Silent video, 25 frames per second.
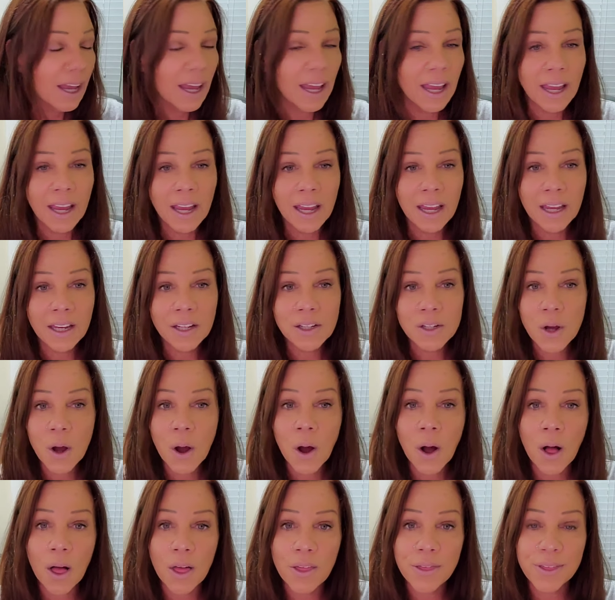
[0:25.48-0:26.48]
and
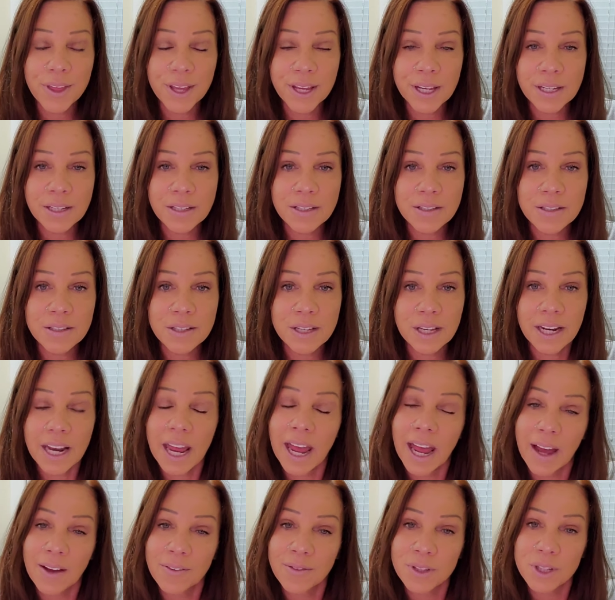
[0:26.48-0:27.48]
all things that
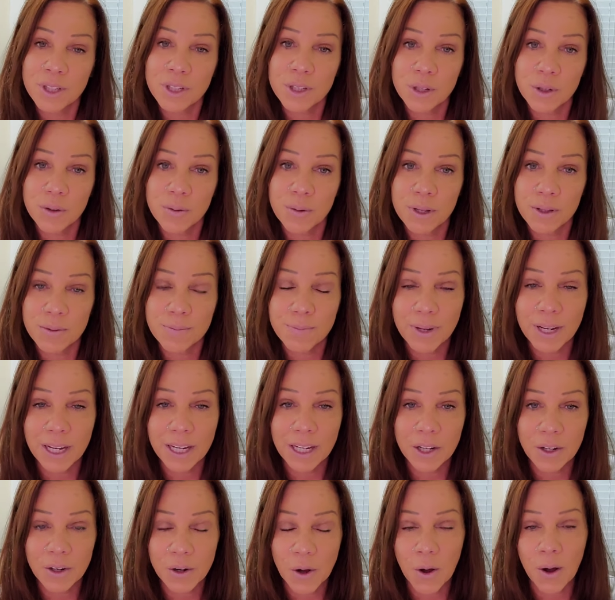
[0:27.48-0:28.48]
have to do with
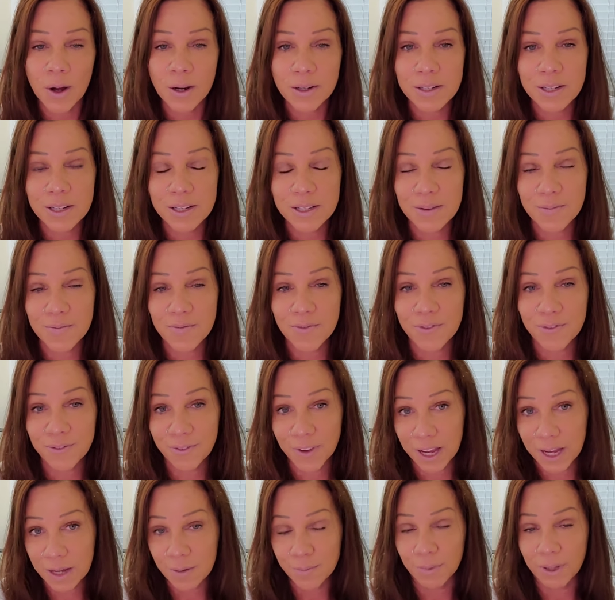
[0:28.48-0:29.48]
being an autism
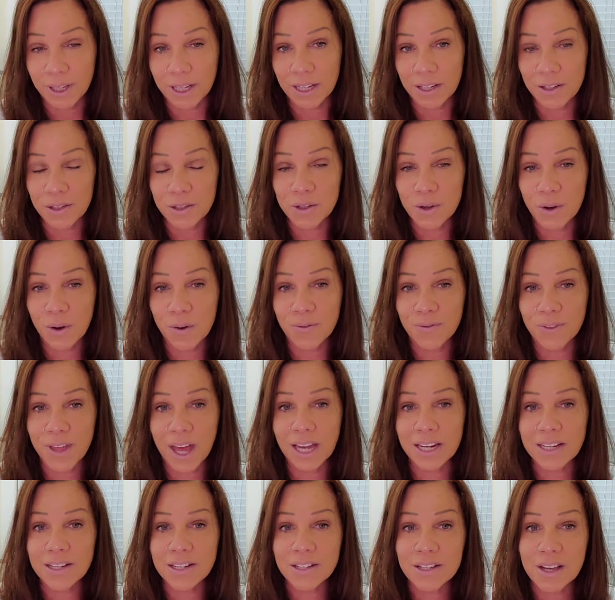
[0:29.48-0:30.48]
family. So if
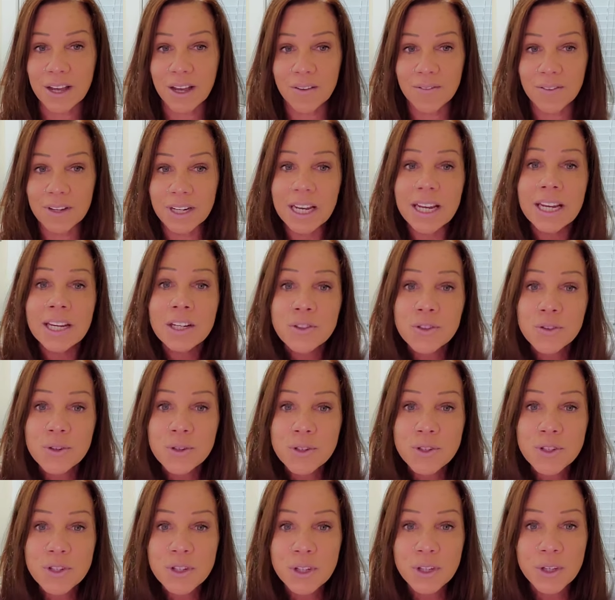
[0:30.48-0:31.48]
that is of
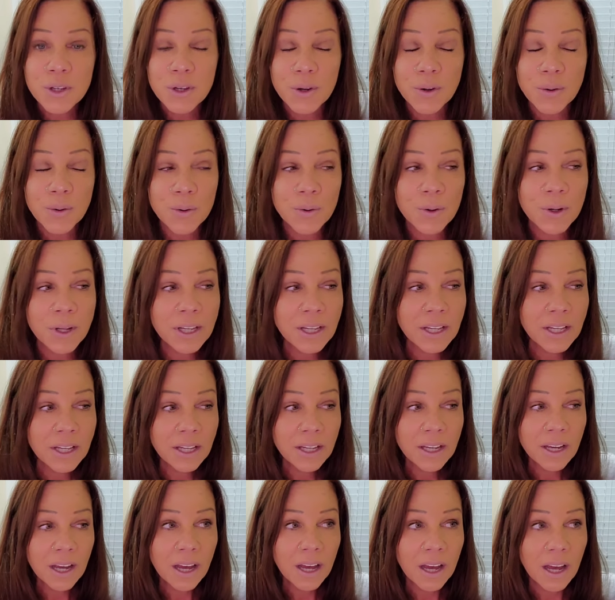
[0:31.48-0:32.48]
interest to you,
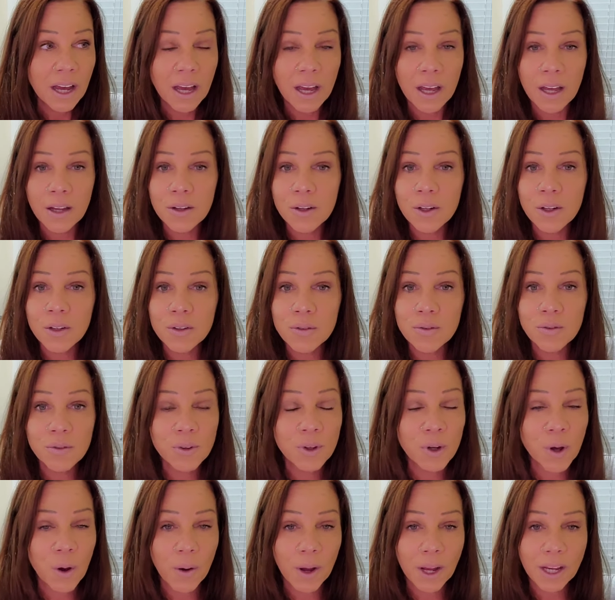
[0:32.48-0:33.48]
uh,
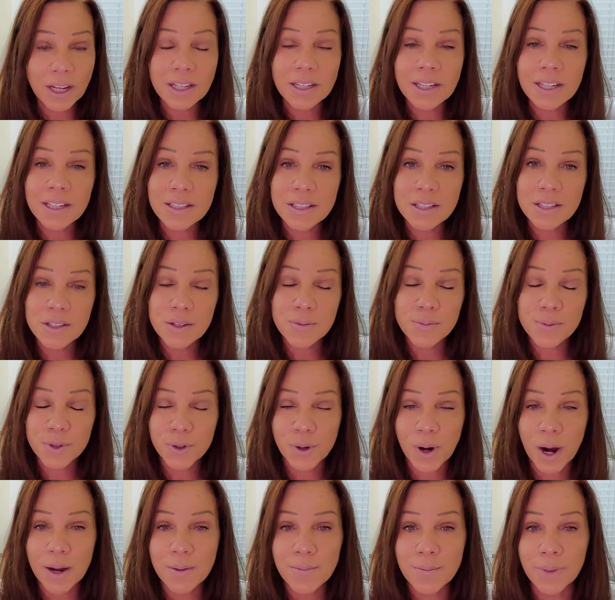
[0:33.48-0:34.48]
go ahead and hit the
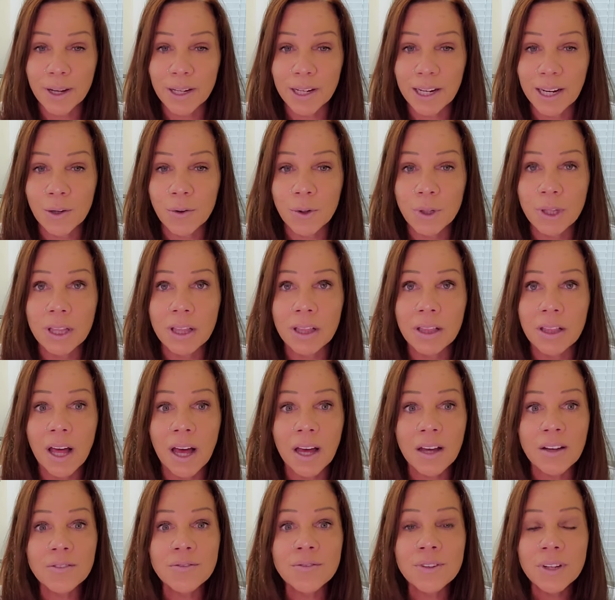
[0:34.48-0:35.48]
subscribe button. I would
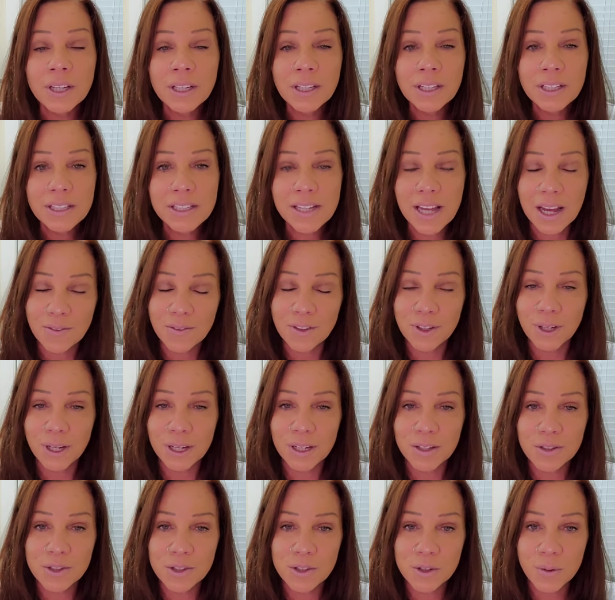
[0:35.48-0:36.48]
love to have you
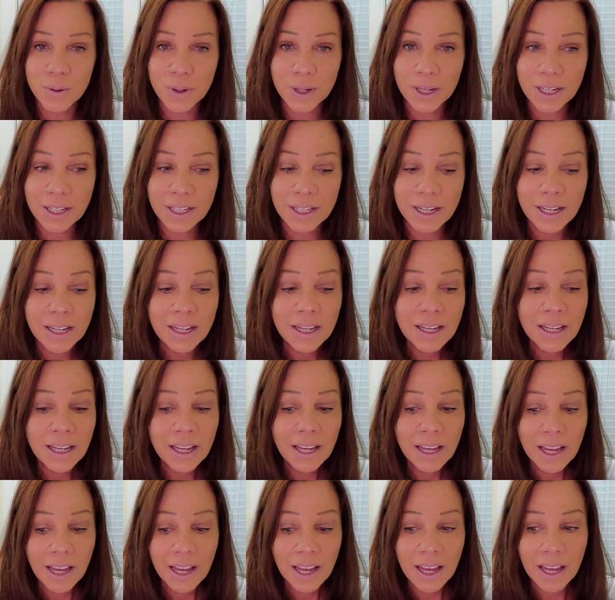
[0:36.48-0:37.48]
guys join.
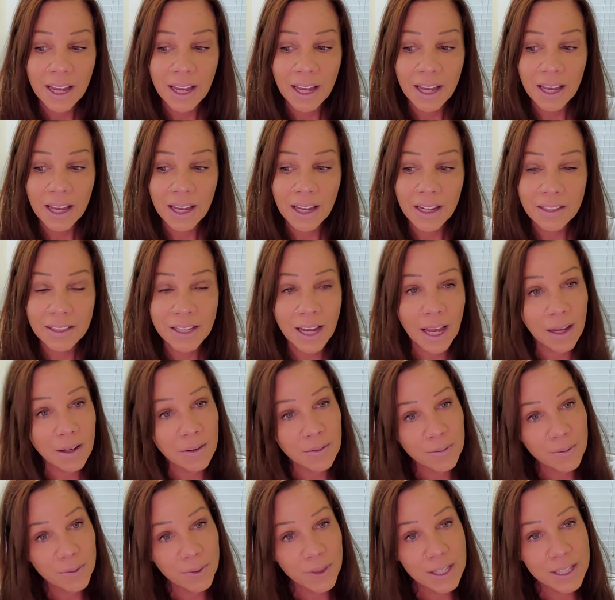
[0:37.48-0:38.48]
And yeah,
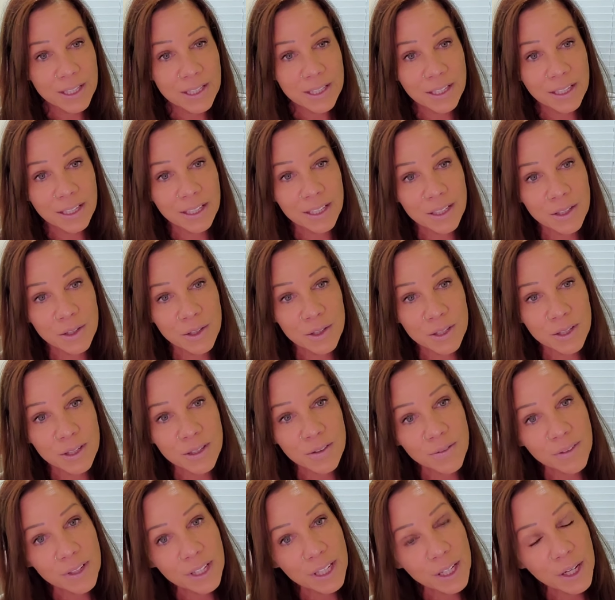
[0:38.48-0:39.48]
let's get into
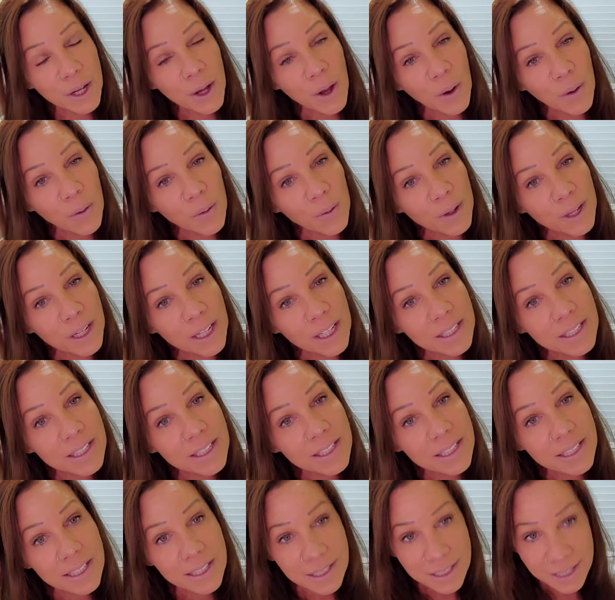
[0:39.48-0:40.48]
the video. It
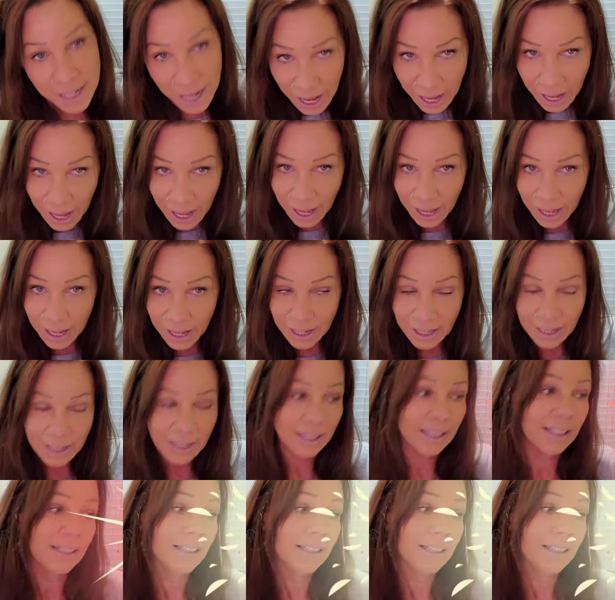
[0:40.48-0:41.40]
today,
================
◆ Task requirements
What you return must match the records letter for letter, except that the pictures stay out.

◆ Problem solution
Silent video, 25 frames per second.
[0:25.48-0:26.48]
and
[0:26.48-0:27.48]
all things that
[0:27.48-0:28.48]
have to do with
[0:28.48-0:29.48]
being an autism
[0:29.48-0:30.48]
family. So if
[0:30.48-0:31.48]
that is of
[0:31.48-0:32.48]
interest to you,
[0:32.48-0:33.48]
uh,
[0:33.48-0:34.48]
go ahead and hit the
[0:34.48-0:35.48]
subscribe button. I would
[0:35.48-0:36.48]
love to have you
[0:36.48-0:37.48]
guys join.
[0:37.48-0:38.48]
And yeah,
[0:38.48-0:39.48]
let's get into
[0:39.48-0:40.48]
the video. It
[0:40.48-0:41.40]
today,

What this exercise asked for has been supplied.